“He has told you, O mortal, what is good; and what does the LORD require of you but to do justice, and to love kindness, and to walk humbly with your God?” -Micah 6:8
The unofficial theme for the past month, the word that God keeps seeming to put in front of our community, in our minds and hearts, in our conversations, has been kindness. I think of kindness as love with hands and feet – the visible and tangible outpouring of love. But I have also found it to be a helpful way to grow love when love is difficult. Because kindness is an action, it is also a choice. We may not always be in circumstances that make us happy. We may not always feel a warmth of love toward someone. But we can always find ways to act in kindness. In my own life, when I choose to act with kindness, I find myself learning to love the recipient of my kindness. This is true when I am kind to myself, too.
Kindness is everywhere in the Bible. “Chesed” is the Old Testament Hebrew word translated “lovingkindness.” It is most often describing God’s covenant kindness to us, but that kindness is to spill over into our actions with each other and even with strangers. In the New Testament “agape” is a Greek word that includes this concept – this “love with hands and feet.” Kindness is one of seven fruits of the Holy Spirit, one of the qualities that will radiate from those who love the Lord (Galatians 5). Colossians says to “clothe ourselves” with kindness – to wear it every day as our faithful fashion statement. Even beyond Christianity, every world religion has kindness as a central concept.
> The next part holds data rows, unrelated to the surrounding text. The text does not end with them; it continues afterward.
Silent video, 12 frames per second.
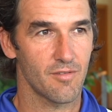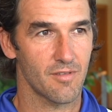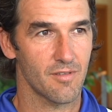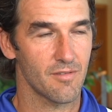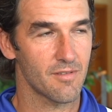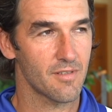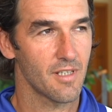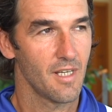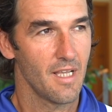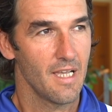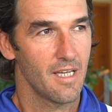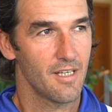und, und
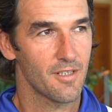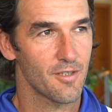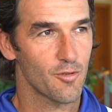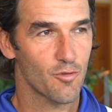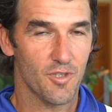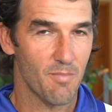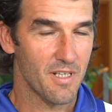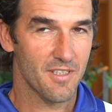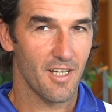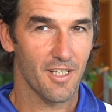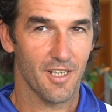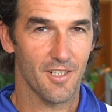das machen
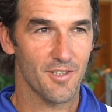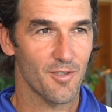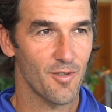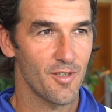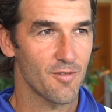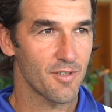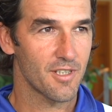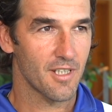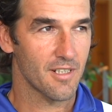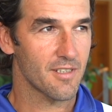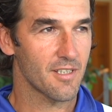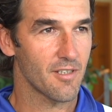Sie alle ganz toll und ich
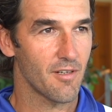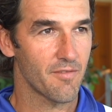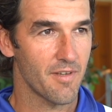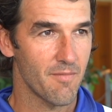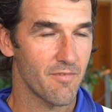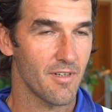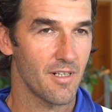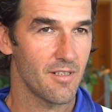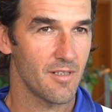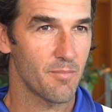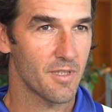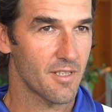denke, dass Sie da auf jeden Fall
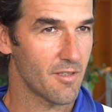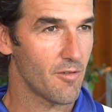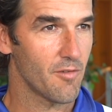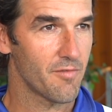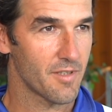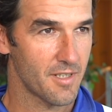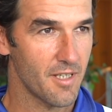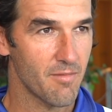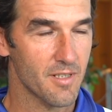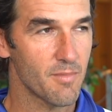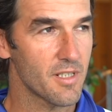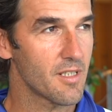ein bisschen auch für sich
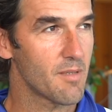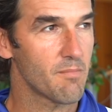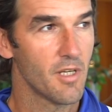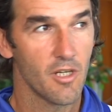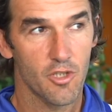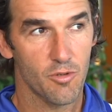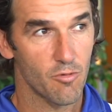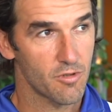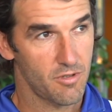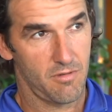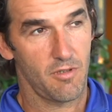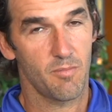was mitnehmen
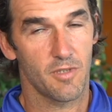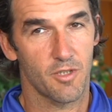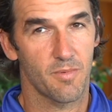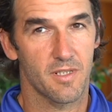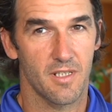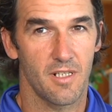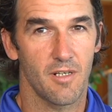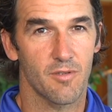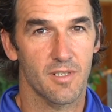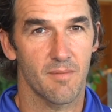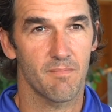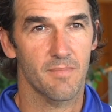und nochmal speziell
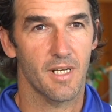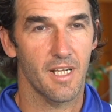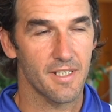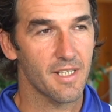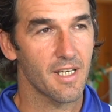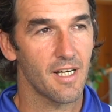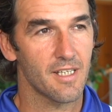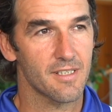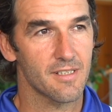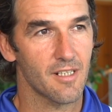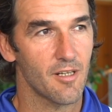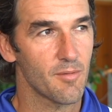aus dem
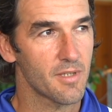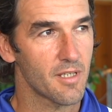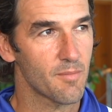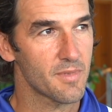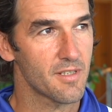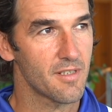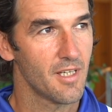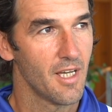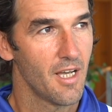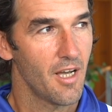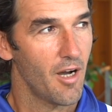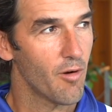Klettergarten, glaube ich, haben Sie
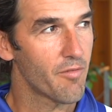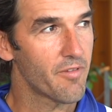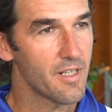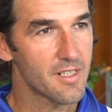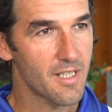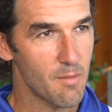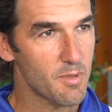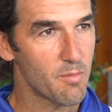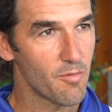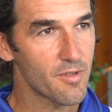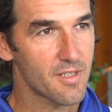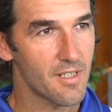auch viel
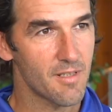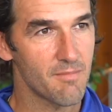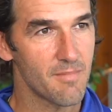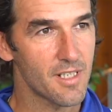Selbstbewusstsein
Where does kindness come from? Most importantly, kindness comes from an awareness of God’s kindness to us, a cup of blessing that fills to the brim and spills over into our interactions. Kindness is also a moment-by-moment choice. I am a firm believer that kindness can also be a way of harnessing suffering. We all have suffering in our lives, and we can choose to let that suffering close us down and make us bitter. Or we can choose to let that suffering open us and connect us to others – make us gentle and tender, understanding and compassionate. Suffering transformed can become kindness.
My prayer for us this month is that God will reveal his lovingkindness in our lives, fill our cup to overflowing, and show us ways to transform suffering into kindness, that Gods kindness might flow into all the world.